Marianne's grip tightened. "Even when it's hard."

They sat there, hands intertwined, the weight of their decision settling over them. Then Marianne leaned in and kissed her, soft and slow, nothing like the desperate urgency of the locker room.

This kiss demanded nothing but presence. No rush, no frenzy, no pretense that this was a one-time release. Just her lips and Isla's, and the quiet acknowledgment that they were choosing this, choosing each other, with full knowledge of the cost. This was the beginning of something.

Isla pulled back just enough to look at Marianne's face in the dim light of her apartment. The professional mask was gone, replaced by something softer. More vulnerable. This was the woman underneath all the armor, the person who had confessed to wanting something she knew was dangerous.

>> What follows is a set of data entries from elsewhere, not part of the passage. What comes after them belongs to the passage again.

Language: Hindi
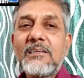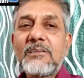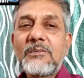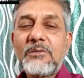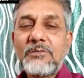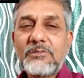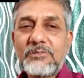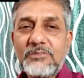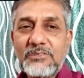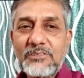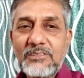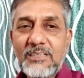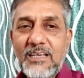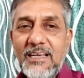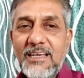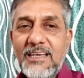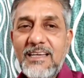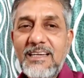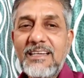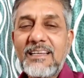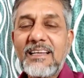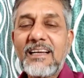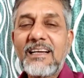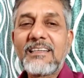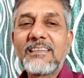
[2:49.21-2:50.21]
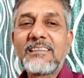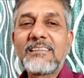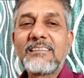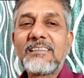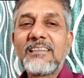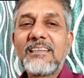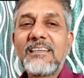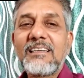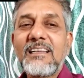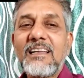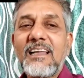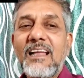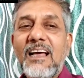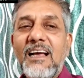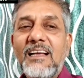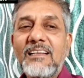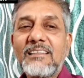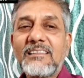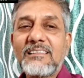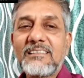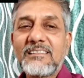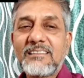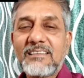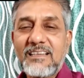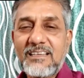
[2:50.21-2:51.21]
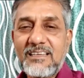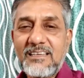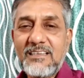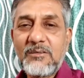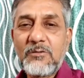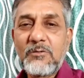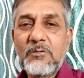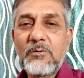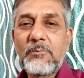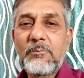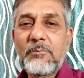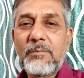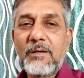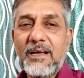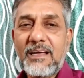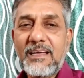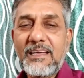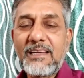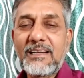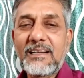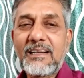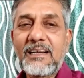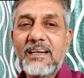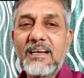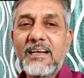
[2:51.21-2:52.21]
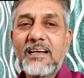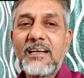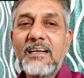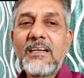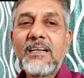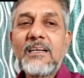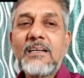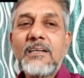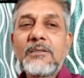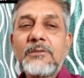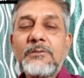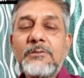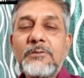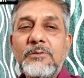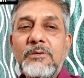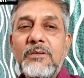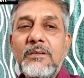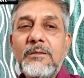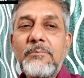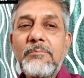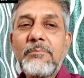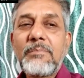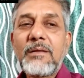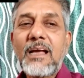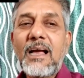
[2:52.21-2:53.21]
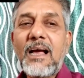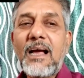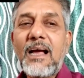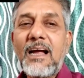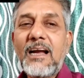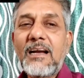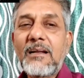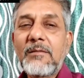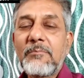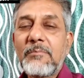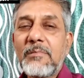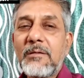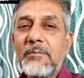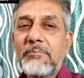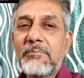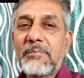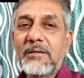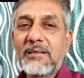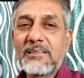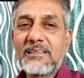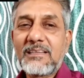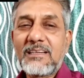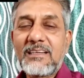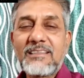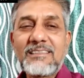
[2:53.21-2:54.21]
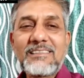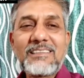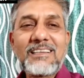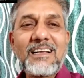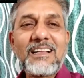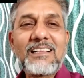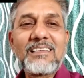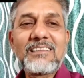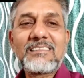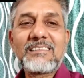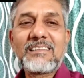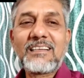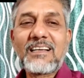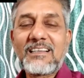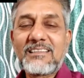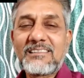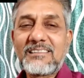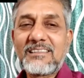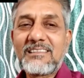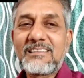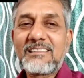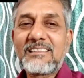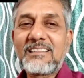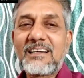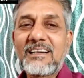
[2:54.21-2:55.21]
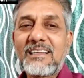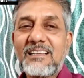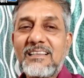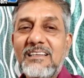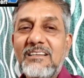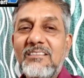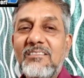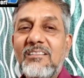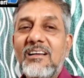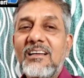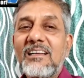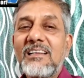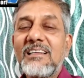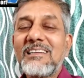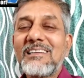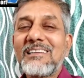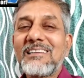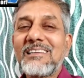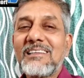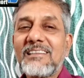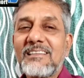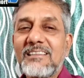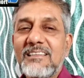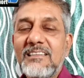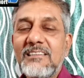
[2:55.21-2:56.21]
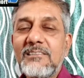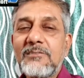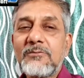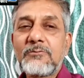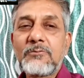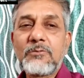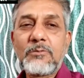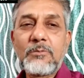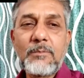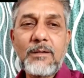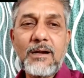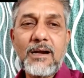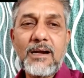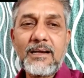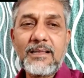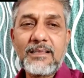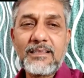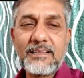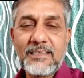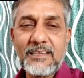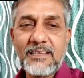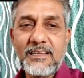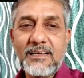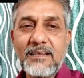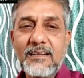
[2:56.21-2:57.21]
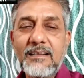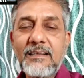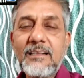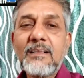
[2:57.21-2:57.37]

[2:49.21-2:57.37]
तो सही ढंग से इलाज नहीं हो पाएगा क्योंकि बिहार में पंद्रह साल शासन करने वाले नीतीश कुमार ने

"Stay," Isla heard herself say. "Tonight. Stay with me."

Marianne's breath caught. "Isla..."

"I know we said we'd be careful. I know we have rules now. But I've spent three days wanting you, and I don't want to spend tonight alone." She tightened her grip on Marianne's hand. "Stay."

Marianne didn't respond. Then she smiled, a real smile that transformed her whole face.

"I'll stay."

They moved to the bedroom without urgency, taking their time, learning each other in ways they hadn't had the chance to explore in the frantic desperation of the locker room.

Marianne's body was different in the soft lamplight, less urgent, more present.

Isla mapped every curve, every scar, every place that made her gasp or shiver.

When they finally fell asleep, tangled together in Isla's sheets, the future still uncertain but somehow less terrifying, Isla felt something she hadn't felt in years.

Hope.

Whether that something would save them or destroy them, only time would tell. But for the first time in a long time, she was willing to take the risk.